▸ **Directions for this task**
Print the data verbatim. Leave every image out.
:::
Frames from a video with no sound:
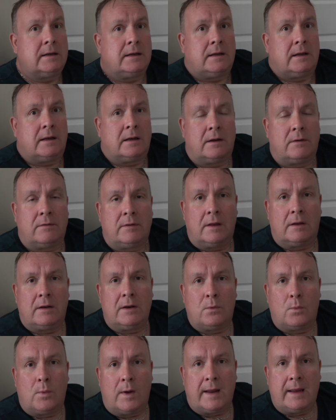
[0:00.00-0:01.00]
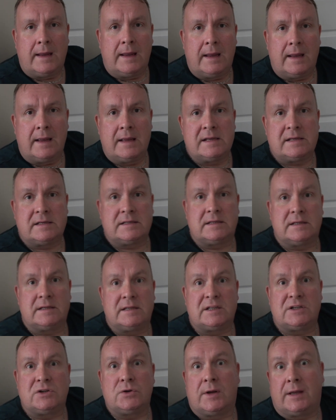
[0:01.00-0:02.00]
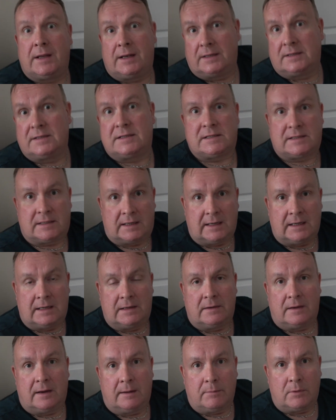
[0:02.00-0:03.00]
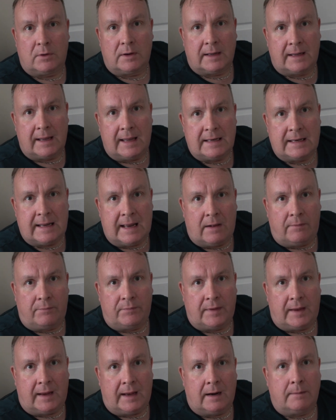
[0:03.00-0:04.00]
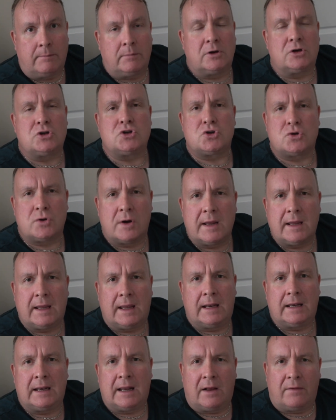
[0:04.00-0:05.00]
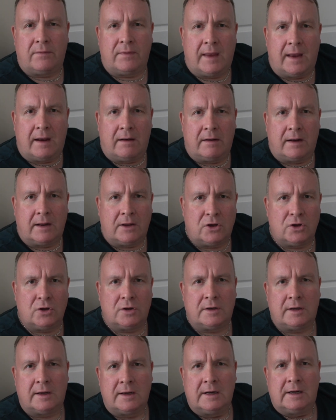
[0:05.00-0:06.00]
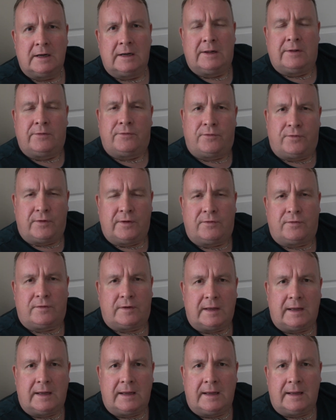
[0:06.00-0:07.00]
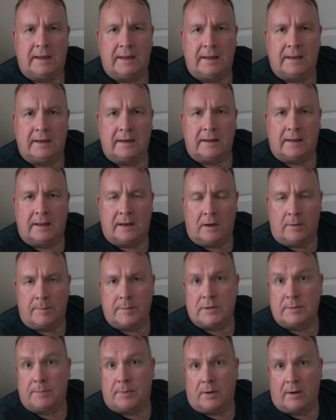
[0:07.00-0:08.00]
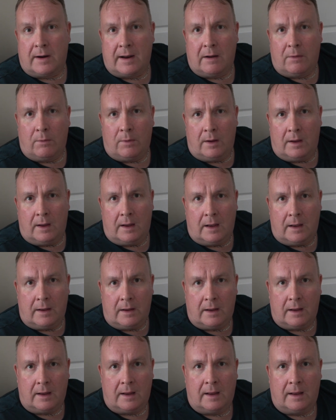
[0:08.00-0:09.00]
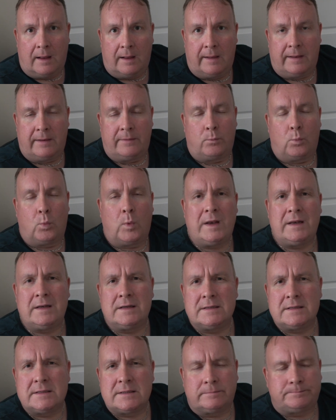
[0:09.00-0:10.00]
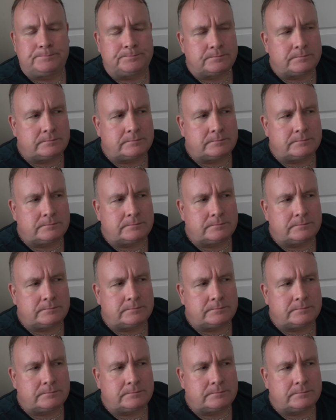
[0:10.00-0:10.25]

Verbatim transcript: you know, the only way is to suck it and see. I'm going to get down there. I'm going to try and get down there in a good 15 kilometer per hour uh, wind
:::
▸ **Exercise response**
Frames from a video with no sound:
[0:00.00-0:01.00]
[0:01.00-0:02.00]
[0:02.00-0:03.00]
[0:03.00-0:04.00]
[0:04.00-0:05.00]
[0:05.00-0:06.00]
[0:06.00-0:07.00]
[0:07.00-0:08.00]
[0:08.00-0:09.00]
[0:09.00-0:10.00]
[0:10.00-0:10.25]

Verbatim transcript: you know, the only way is to suck it and see. I'm going to get down there. I'm going to try and get down there in a good 15 kilometer per hour uh, wind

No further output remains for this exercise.